Flowers: Wastewater disposal technology simply was not designed to take climate change into account. In places like Miami-Dade County, for example, they’re already having problems with failing septic systems because of sea level rise. We’re going to find that in coastal regions around the country. And then of course, septic systems and the way they function are tied to what’s coming from the sky — and we’re going to have more deluges of rain. That’s part and parcel of climate change. Septic systems can only hold so much water. Once they get full, it pushes that sewage back into the house or something has to break somewhere. It’s either going to be on the house, inside the house, or out on top of the ground. There’s been evidence of septic systems actually contaminating the drinking water of people that have wells. And the water tables are rising. Lowndes County had a high water table in the first place. Now, with climate change, it’s getting even higher, and the type of wastewater disposal systems that are being prescribed by the state still do not take into account climate change.

And then of course, the extreme heat. You have raw sewage on the ground in heat, and that’s a hotbed of toxic contaminants that could create additional problems in terms of disease.

“Grants and philanthropic support would be a great start — but really this issue needs to be addressed at the government level.”

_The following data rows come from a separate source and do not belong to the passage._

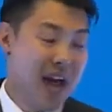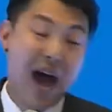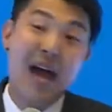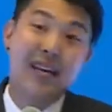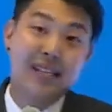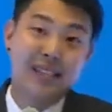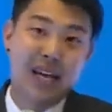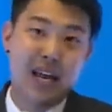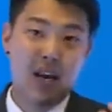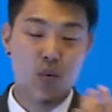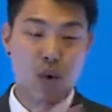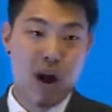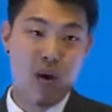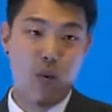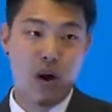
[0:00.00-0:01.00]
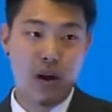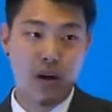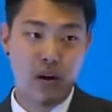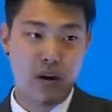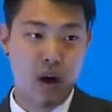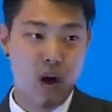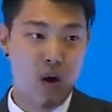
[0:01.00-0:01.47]
I decided where I wanted
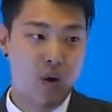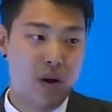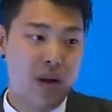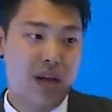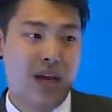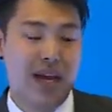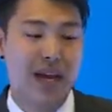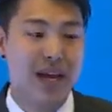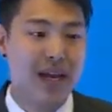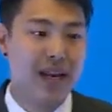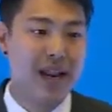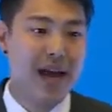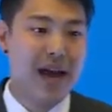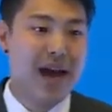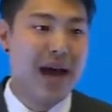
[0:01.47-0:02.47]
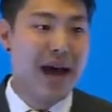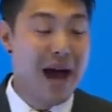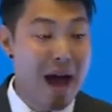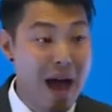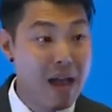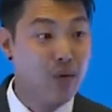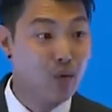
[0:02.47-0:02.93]
to go, and
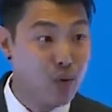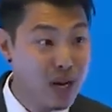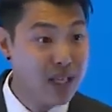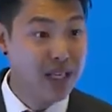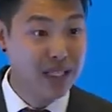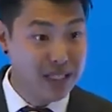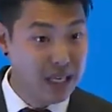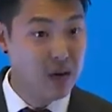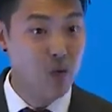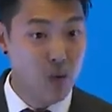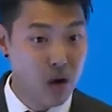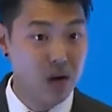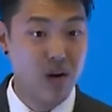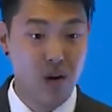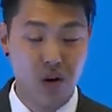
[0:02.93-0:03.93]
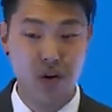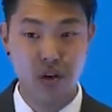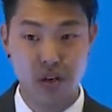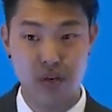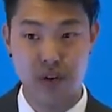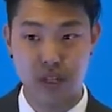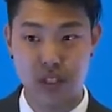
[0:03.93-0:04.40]
I really didn't want to go to
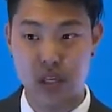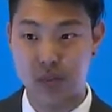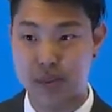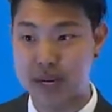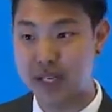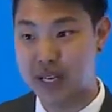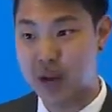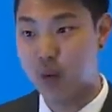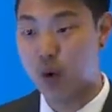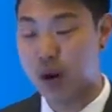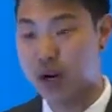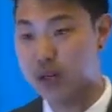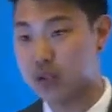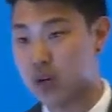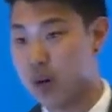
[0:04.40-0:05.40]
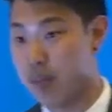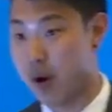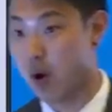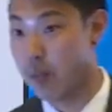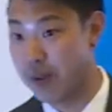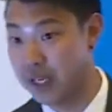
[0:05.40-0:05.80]
university because I wanted to start my own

Right now rural communities are the canary in the coal mine, because they’re hidden away from view. That’s why I think it’s so hard for folks to make policy and try to give suggestions on what they think the solution is — they don’t have any clue on what a rural community really is. They have not been there and they’re trying to judge it through the lens of an urban area.

e360: What is the solution here? What kinds of partnerships or technology are needed to tackle inadequate wastewater infrastructure in rural communities?

Flowers: Number one is we have to implement the principles of environmental justice — listen to people in the community. I wouldn’t be talking to you now if it wasn’t for the fact we went from house to house and we talked to over 2,000 residents in Lowndes County to find out what the problems were. We need to teach people in the engineering community, especially in colleges and universities and others who want to partner and be collaborators in finding solutions, how to engage with the community. What does that mean? It doesn’t mean going in, doing a survey for a day, and saying, “This is how we fix it,” without really doing the deep dive that’s necessary. I’ve been there, I’ve seen that happen, and people were right back where they were before.

Grants and philanthropic support would be a great start — but really this issue needs to be addressed at the government level. A lot of these local governments can’t handle it because they don’t have the funds to do it; they don’t have the tax base. But we have to make sure that this is addressed, as a public health issue, an environmental justice issue, a social justice issue, an income inequality issue – all of these issues intersect at wastewater. The consequences are too great to ignore.

This interview has been edited for length and clarity.